Sweating the details

I'm a bit behind on posts about last weeks training, I'll catch up over the next few days.

A month or so ago, I read one of whyiron s posts about using the RunFar Cycling Time as a sweat test, taking along scales and weighing in before and afterwards. What a great idea! Normally my rides are punctuated by eating, especially the recent Austin 70.3 course rides where we've gone for lunch afterwards and even where not I have to eat during the long rides.

So I planned to do my last TT , go for a warm-up, race the TT, then go for a warm-down and weigh myself over about an hours workout. Never happended. I arrived late as I couldn't get away from work. Quickly changed into my cycling gear, stood on the scales with a full water bottle, my weight before the ride 211lbs.

I bolted off and did my first loop hard, as fast as I could, I got back in 21:21, 18-seconds short of a PR, but respectable. I'd been up early and swam at Barton Springs with Tune. After the first lap I did a steady second lap. When I got back to the car, I removed shoes, helmet and glasses, holding what was left of my water bottle. After 16.2-miles of cycling, just 47-minutes of exercise, I was down to 207.5lbs. I did a double check and yep that was it. I'm not sure what I expected but that was way more. Heck the scary thing was, it wasn't even that hot that evening.

The sweat calculator tells me my sweat rate is 71.5 oz/hr or 2.03L/hr. By comparison, whyiron  is 49.2oz/hour. That means I should be drinking 3x 750ml per hour. Given my Austin 70.3 rides are sometimes done on just 3x 750ml bottles total that perhaps explains my problems on the run and possibly my joint issues at HIM and longer. The question is though, is it possible to actually drink that amount on the bike? That would be nine bottles for a 3-hour bike.

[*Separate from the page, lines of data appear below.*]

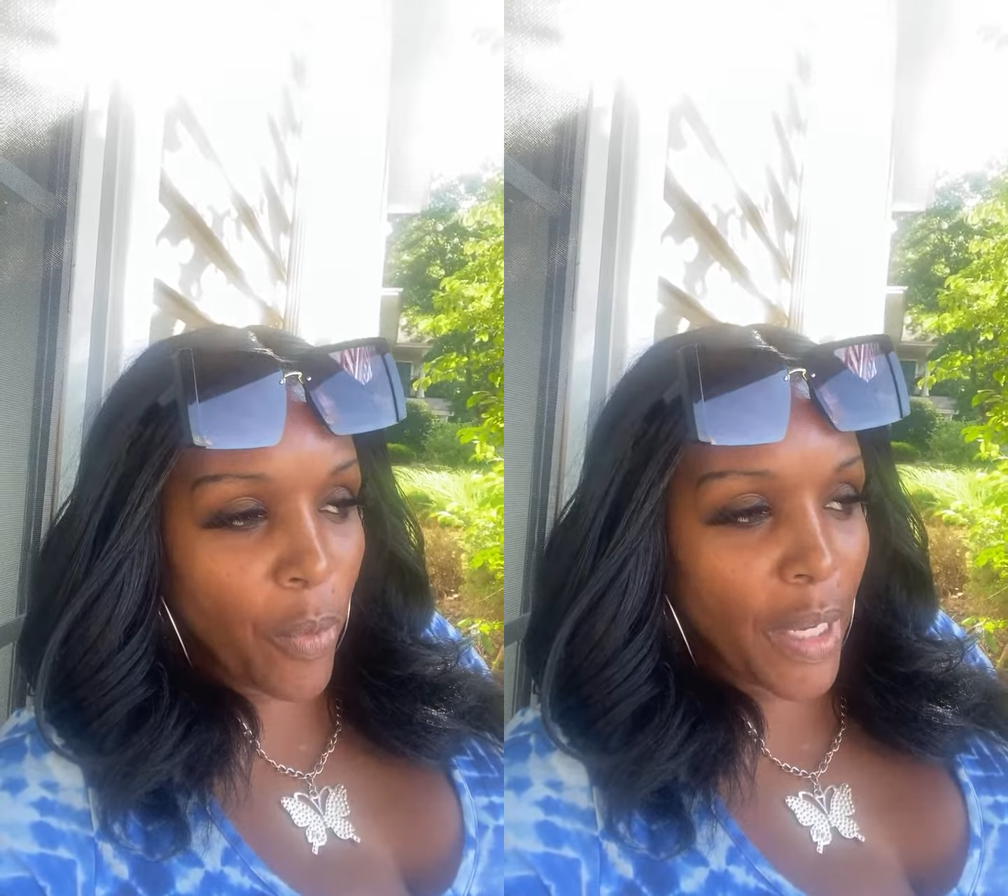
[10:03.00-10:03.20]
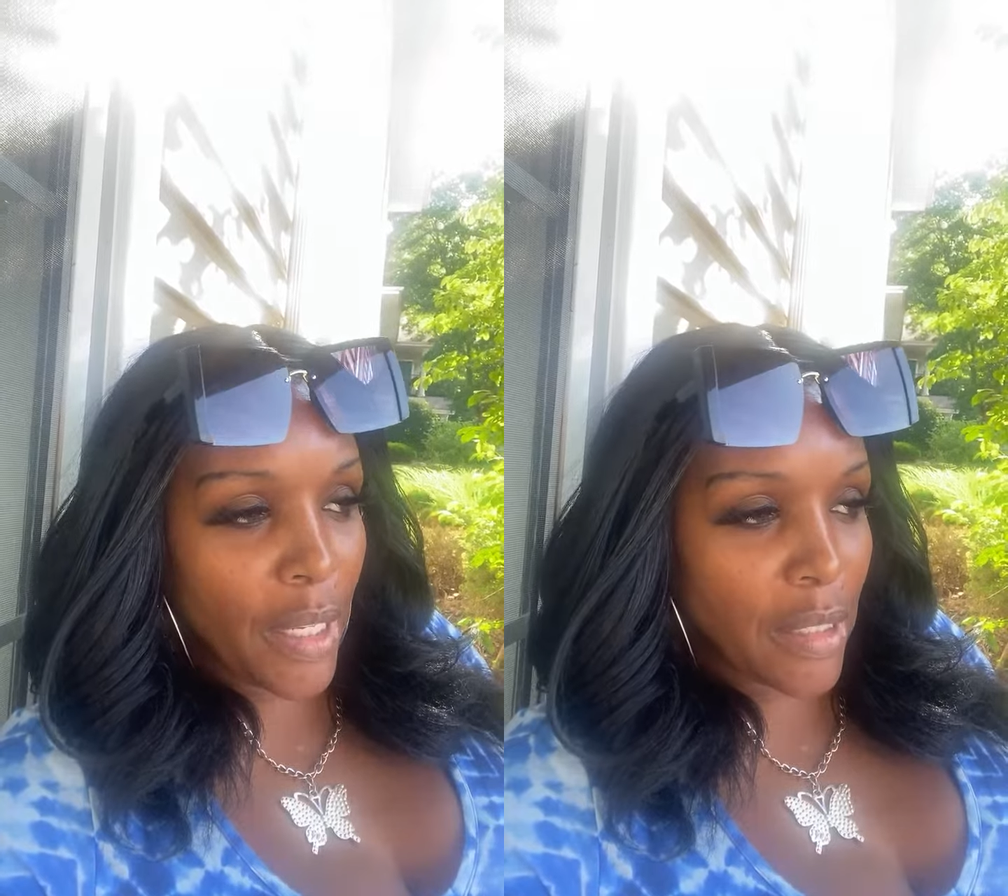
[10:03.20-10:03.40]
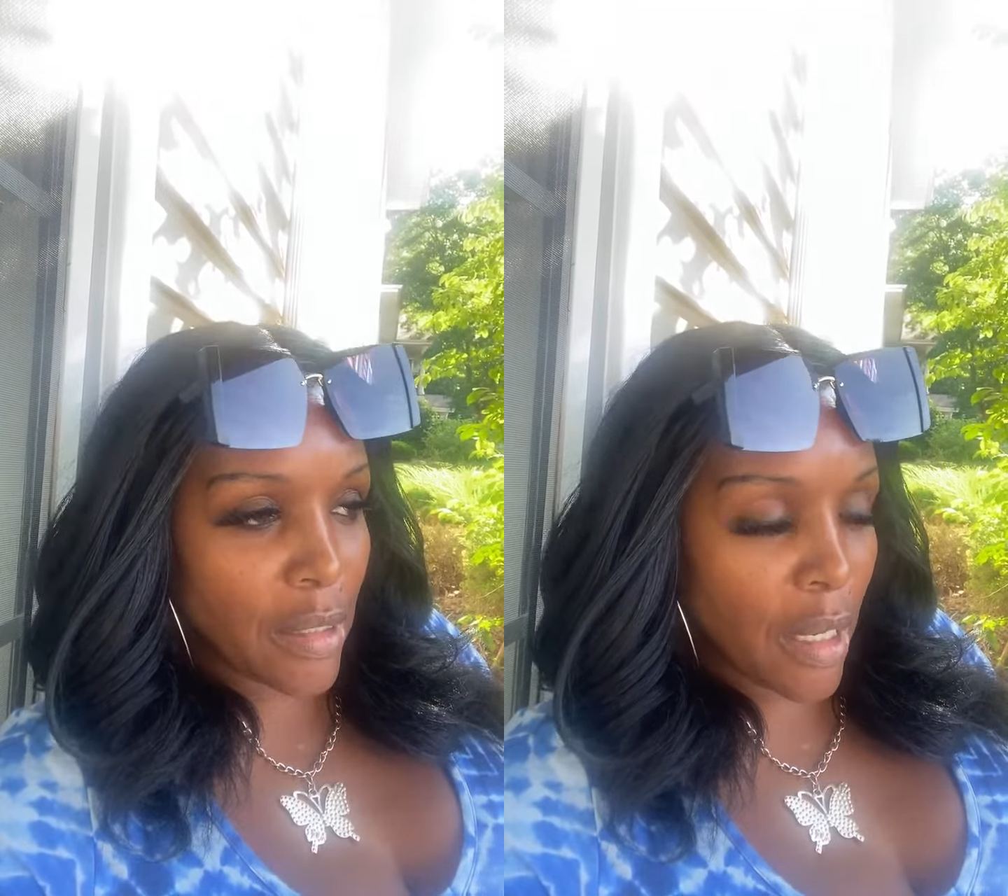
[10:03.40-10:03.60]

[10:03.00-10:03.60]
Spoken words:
in his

What the sweat calculator also confirmed, is what I'd previously learn in my heat tank tests back in 2004. Studies show a maximum carb absorption rate of 100g/hr or about 400 calories per hour. To keep up with my energy needs, I would have to take-in 162g of carbs per hour or 650 calories. The problem is, those with a high sweat range should stick to the low end of the scale, or in my case would leave me 40g of carbs or 200 calories per hour down, multiple by 5x for a HIM and there you have my problem, bonk central.

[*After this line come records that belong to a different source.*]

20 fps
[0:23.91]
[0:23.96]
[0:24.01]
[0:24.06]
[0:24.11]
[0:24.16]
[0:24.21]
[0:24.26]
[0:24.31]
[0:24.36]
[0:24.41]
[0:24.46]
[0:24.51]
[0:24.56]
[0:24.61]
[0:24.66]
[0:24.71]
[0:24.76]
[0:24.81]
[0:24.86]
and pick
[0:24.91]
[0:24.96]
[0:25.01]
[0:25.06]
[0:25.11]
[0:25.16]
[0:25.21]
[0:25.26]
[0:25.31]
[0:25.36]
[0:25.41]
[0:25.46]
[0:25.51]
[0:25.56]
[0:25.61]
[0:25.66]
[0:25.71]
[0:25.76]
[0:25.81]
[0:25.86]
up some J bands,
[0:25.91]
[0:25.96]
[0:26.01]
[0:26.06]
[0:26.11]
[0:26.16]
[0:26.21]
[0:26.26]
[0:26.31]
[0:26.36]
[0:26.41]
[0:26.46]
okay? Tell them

In the TT, I got 3rd in my AG, AVG 22.5MPH and 39th overall. Tune put in a great effort, improved again and for the first time beat me by 6-seconds, fastest in her age group and 4th fastest overall. Nice!
I always find it helpful to hydrate 24-48 hours prior to a race or hard workout. I sweat a lot too (never calc the rate, though) and feel like that's the only way I can overcome having to drink so much liquid while exercising.
Ah that amount of bottles
You'd probably be better off with a camelbak.